Ты мужчина, тебе и решать. Пойдем бродяжничать босиком по белу свету. Что может быть дороже любви и свободы?! Это же твои слова?
– Я согласен, но ты не выдержишь. Тут требуется особая закалка.
– Ты еще меня не знаешь. Я женщина сильная, терпеливая и решительная. Если решение принято, то меня уже ничто не остановит. Убить меня можно, остановить нельзя.
– Я это учту, и мы еще вернемся к нашему разговору.
Он оставил ей вторые ключи от квартиры и ушел, а она смотрела ему в след из окна.
4.
Дядя разгуливал по каюте и придумывал казнь провинившемуся воришке. То ли руку отрубать, то ли в темницу сажать.
– Старика мне жалко. Он Мифа как сына любит. Звонил, слезно умолял дать ему еще один шанс. Но это значит, что я должен отказаться от своих принципов. Нет, такому не бывать.
Башка и Багет сидели на диване и крутили головами вслед за взбешенным хозяином.
– Миф объявился? – спросил Багет.
– Завтра явится с отчетом. Какой там к черту отчет. Я бы его повесил!
– Стрелки готовы к смерти, – с умным видом произнес Башка. – Унижение для них хуже смерти. Эти ребята слишком много мнят о себе. Великие и неповторимые.
В дерьме мордой извалять, и сразу спеси поубавится. Парашу убирать за бомжами.
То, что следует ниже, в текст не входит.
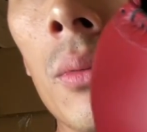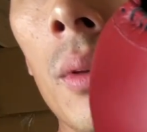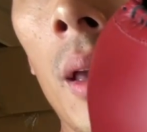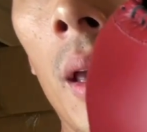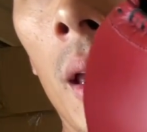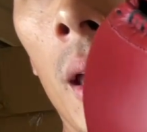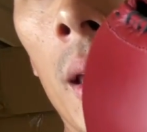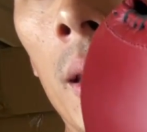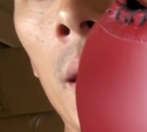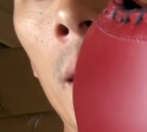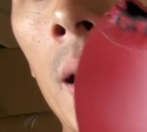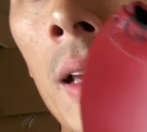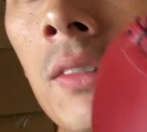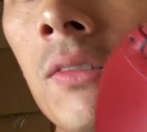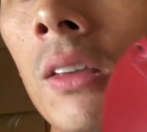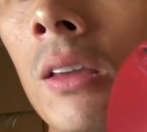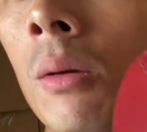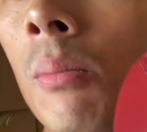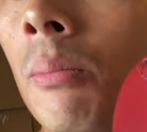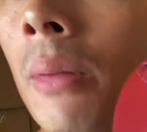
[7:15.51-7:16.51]
And the nice
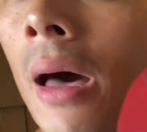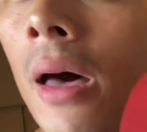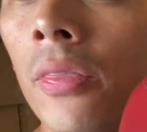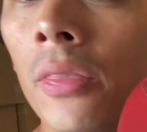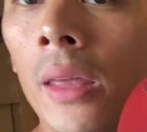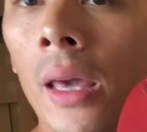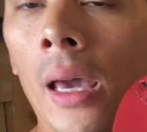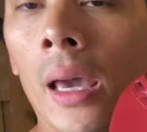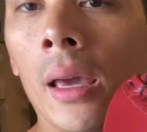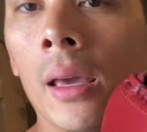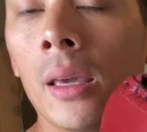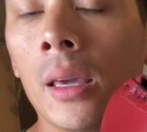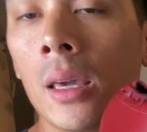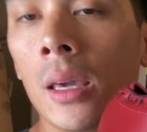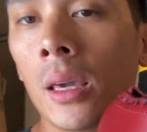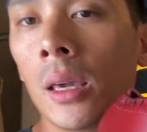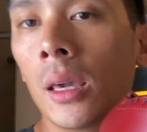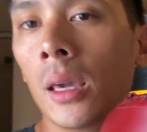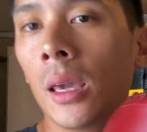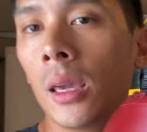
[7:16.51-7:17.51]
thing about that
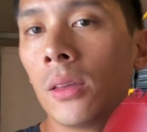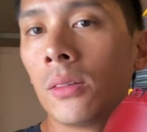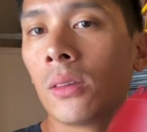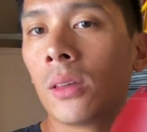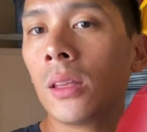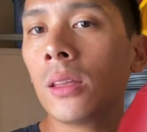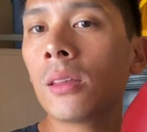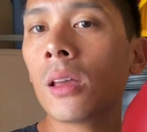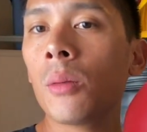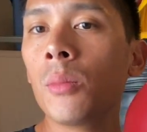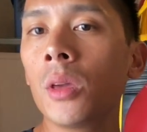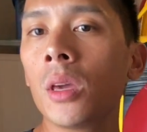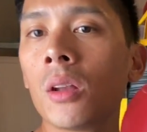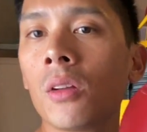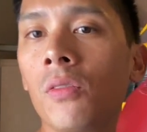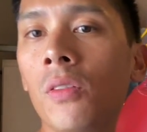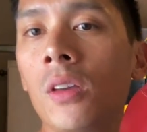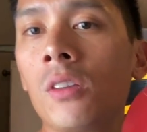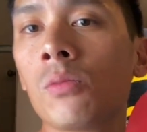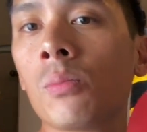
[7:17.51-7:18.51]
is anytime you get a
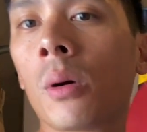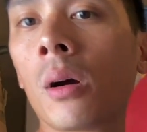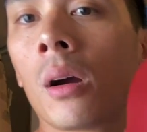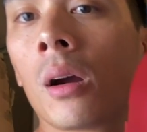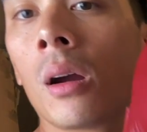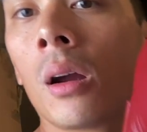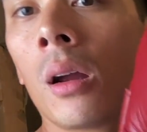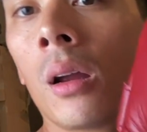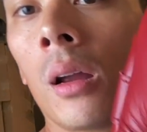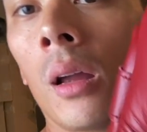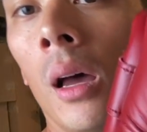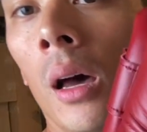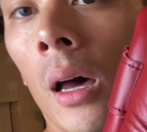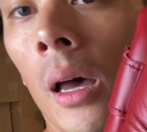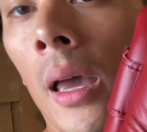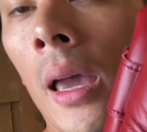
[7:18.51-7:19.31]
face bar uh,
Тогда поймут, сколько они стоят в действительности. Так сказать, переоценка ценностей.
Дядя перестал ходить и застыл на месте.
– А у тебя есть голова, Башка. Погонялу свою не зря носишь. А что такое бомж, по сути дела? Несчастный человек, тот же зек, всего лишенный и бесправный. Ни кола ни двора, и кругом одни враги. Вот и пусть на бомжей поработает.
– А если откажется? – резко спросил Багет.
– Никуда он не денется. Его любимого папашку со всех сторон обложили.
Придушат со дня на день, если я не вмешаюсь. Миф у меня по проволоке ходить будет и никуда не денется.
Вот в эту самую секунду у Кречинского в голове родился план. Совершенно сумасшедший, бредовый, но гениальный по его представлению. О каких бомжах может идти речь, когда такую силищу, как Миф, надо бросить на серьезное и жизненно важное дело? И уговаривать не надо, сам пойдет, а ему даже светиться не придется. При этом раскладе существует только одно «но». Своим Кречинский Мифа не сдаст. Придется доложить генералу Турину, что стрелок ушел и к Дяде не вернулся. Вполне резонно для киллера такого уровня, когда он знает, что заказчик его подставил. Для конторы можно и другого стрелка найти. До осени времени хватит.
– Ты что оглох, Багет?
Кречинский встрепенулся. Дядя смотрел на него в упор.
– Что слышно на Петровке, подполковник?
– Скажу одно, Дядя. Черногоров даже не ранен. Дурака валяет в госпитале.
Спектакль. Но пуля должна где-то застрять. Я ездил на Новослободскую. Следов пуль нет. Ни на асфальте, ни в стене, ни в дверях. Тут пахнет подвохом. Но одно скажу точно. Петровка в деле не участвовала. Люди не в курсе, а генералитет мне не докладывает о своих тайнах. Но я работаю в этом направлении. Результаты будут.
– Надеюсь. Ты меня еще не подводил.
– Мне нравится твоя идея с бомжами, Дядя. Но Багета прикрыть надо. И еще.
Пусть он мстит врагам бомжей, но так, чтобы на тех подозрение не упало, а то мы убогому медвежью услугу окажем.
– Вот ты и проконтролируешь его. А в твоей помощи и поддержке он вряд ли нуждается.
– И списочек пусть составит, а то кого нам контролировать. Народу много в Москве мрет.
– Ну, хватит об этом. Сам разберешься, а мне голову мусором не забивай. Перейдем к более важным делам.
С причала, где стояла посудина Дяди, Кречинский уехал во втором часу дня.
У него хватало времени для подготовки, но он не мог связать свою идею в общий узел и найти подход.